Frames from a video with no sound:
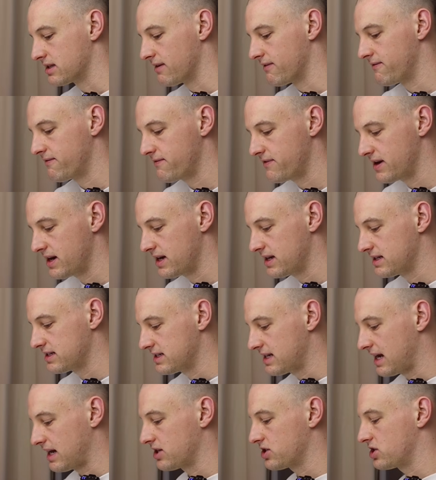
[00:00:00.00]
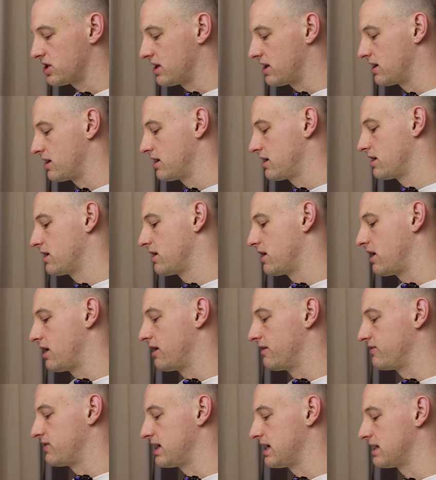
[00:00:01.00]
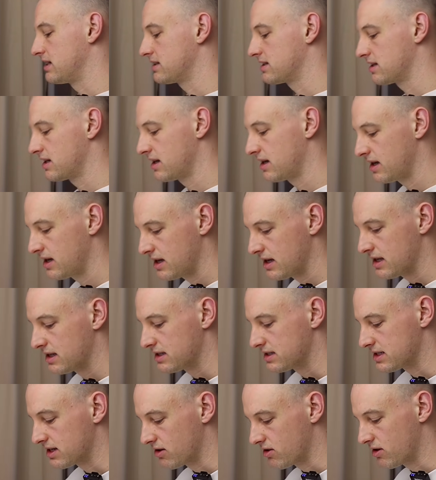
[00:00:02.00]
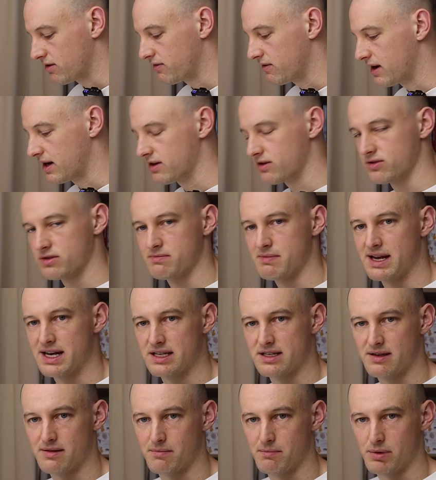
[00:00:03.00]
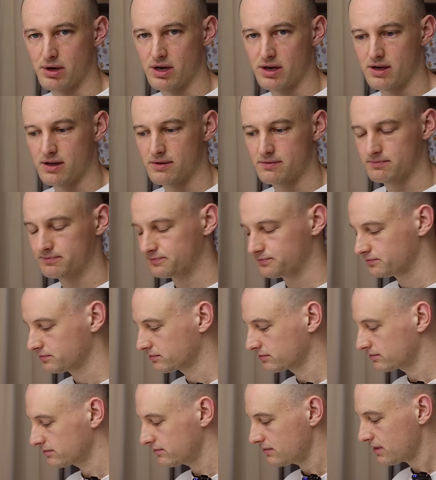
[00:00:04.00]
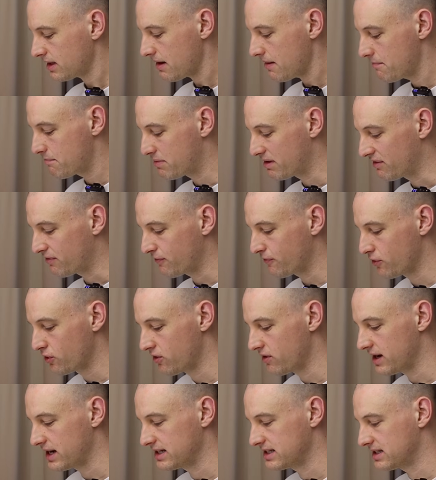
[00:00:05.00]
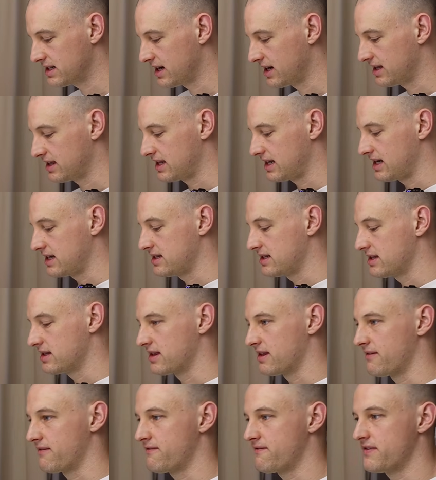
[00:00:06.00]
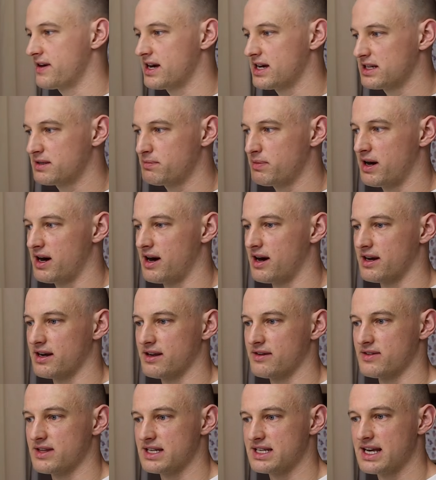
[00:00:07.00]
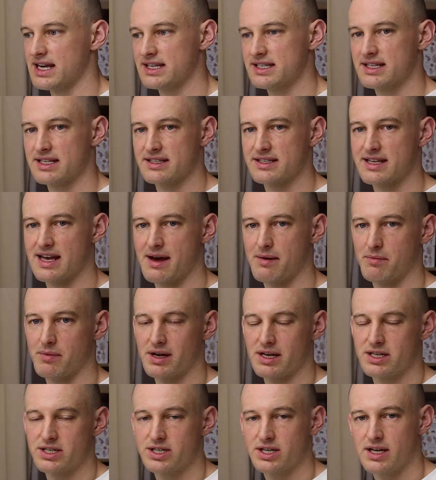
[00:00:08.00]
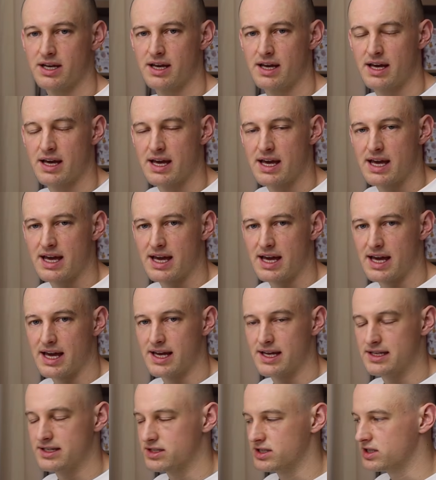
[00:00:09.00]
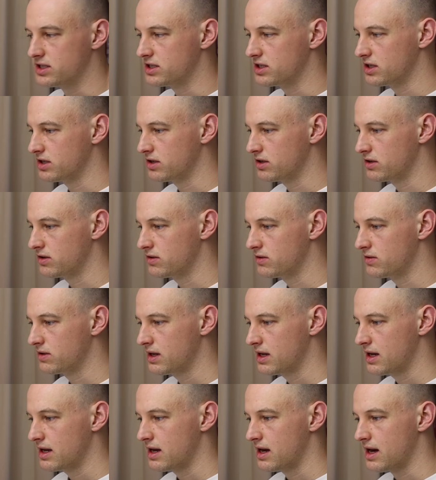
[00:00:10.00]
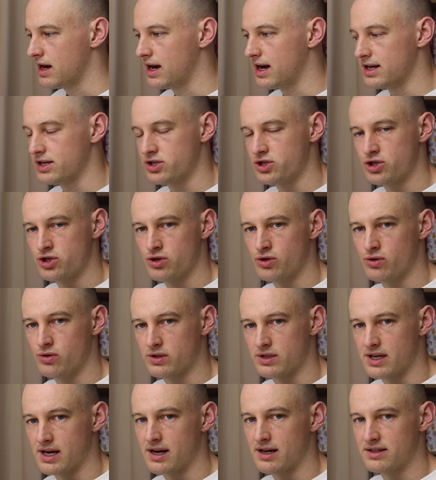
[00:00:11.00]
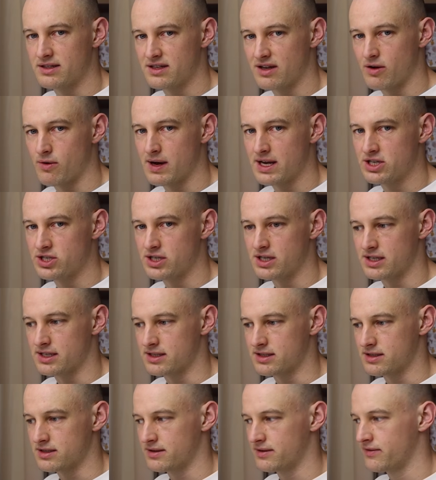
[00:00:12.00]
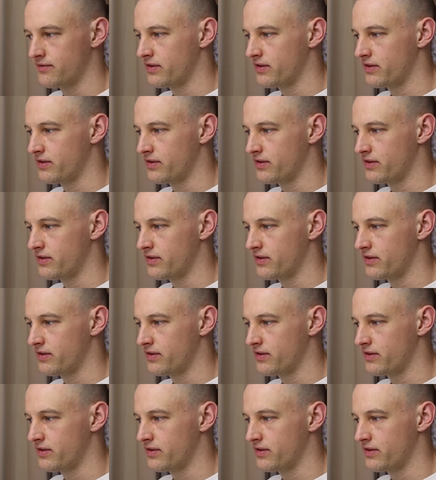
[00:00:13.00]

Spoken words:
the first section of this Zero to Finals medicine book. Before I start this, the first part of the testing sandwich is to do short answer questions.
━━━━
Please repeat, exactly as written, only the lines from the line with "[00:00:04.00]" to the end of the data, leaving out every picture.

* [Answer to the problem]
[00:00:04.00]
[00:00:05.00]
[00:00:06.00]
[00:00:07.00]
[00:00:08.00]
[00:00:09.00]
[00:00:10.00]
[00:00:11.00]
[00:00:12.00]
[00:00:13.00]

Spoken words:
the first section of this Zero to Finals medicine book. Before I start this, the first part of the testing sandwich is to do short answer questions.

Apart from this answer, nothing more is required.